BEGIN
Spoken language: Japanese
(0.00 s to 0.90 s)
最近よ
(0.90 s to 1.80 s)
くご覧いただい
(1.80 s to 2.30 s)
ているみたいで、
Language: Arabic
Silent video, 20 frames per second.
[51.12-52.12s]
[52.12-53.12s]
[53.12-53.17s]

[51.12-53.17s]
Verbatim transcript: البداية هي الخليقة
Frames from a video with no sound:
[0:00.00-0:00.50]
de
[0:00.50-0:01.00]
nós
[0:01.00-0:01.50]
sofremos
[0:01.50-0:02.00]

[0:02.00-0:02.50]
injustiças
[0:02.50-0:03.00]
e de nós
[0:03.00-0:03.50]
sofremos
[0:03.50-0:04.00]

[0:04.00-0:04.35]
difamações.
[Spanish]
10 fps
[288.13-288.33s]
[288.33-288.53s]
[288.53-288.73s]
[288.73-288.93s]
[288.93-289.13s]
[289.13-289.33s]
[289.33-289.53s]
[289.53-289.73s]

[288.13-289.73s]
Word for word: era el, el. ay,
END
• **Task item**
Give a verbatim copy of the material above.

• **Response for this exercise**
Spoken language: Japanese
(0.00 s to 0.90 s)
最近よ
(0.90 s to 1.80 s)
くご覧いただい
(1.80 s to 2.30 s)
ているみたいで、
Language: Arabic
Silent video, 20 frames per second.
[51.12-52.12s]
[52.12-53.12s]
[53.12-53.17s]

[51.12-53.17s]
Verbatim transcript: البداية هي الخليقة
Frames from a video with no sound:
[0:00.00-0:00.50]
de
[0:00.50-0:01.00]
nós
[0:01.00-0:01.50]
sofremos
[0:01.50-0:02.00]

[0:02.00-0:02.50]
injustiças
[0:02.50-0:03.00]
e de nós
[0:03.00-0:03.50]
sofremos
[0:03.50-0:04.00]

[0:04.00-0:04.35]
difamações.
[Spanish]
10 fps
[288.13-288.33s]
[288.33-288.53s]
[288.53-288.73s]
[288.73-288.93s]
[288.93-289.13s]
[289.13-289.33s]
[289.33-289.53s]
[289.53-289.73s]

[288.13-289.73s]
Word for word: era el, el. ay,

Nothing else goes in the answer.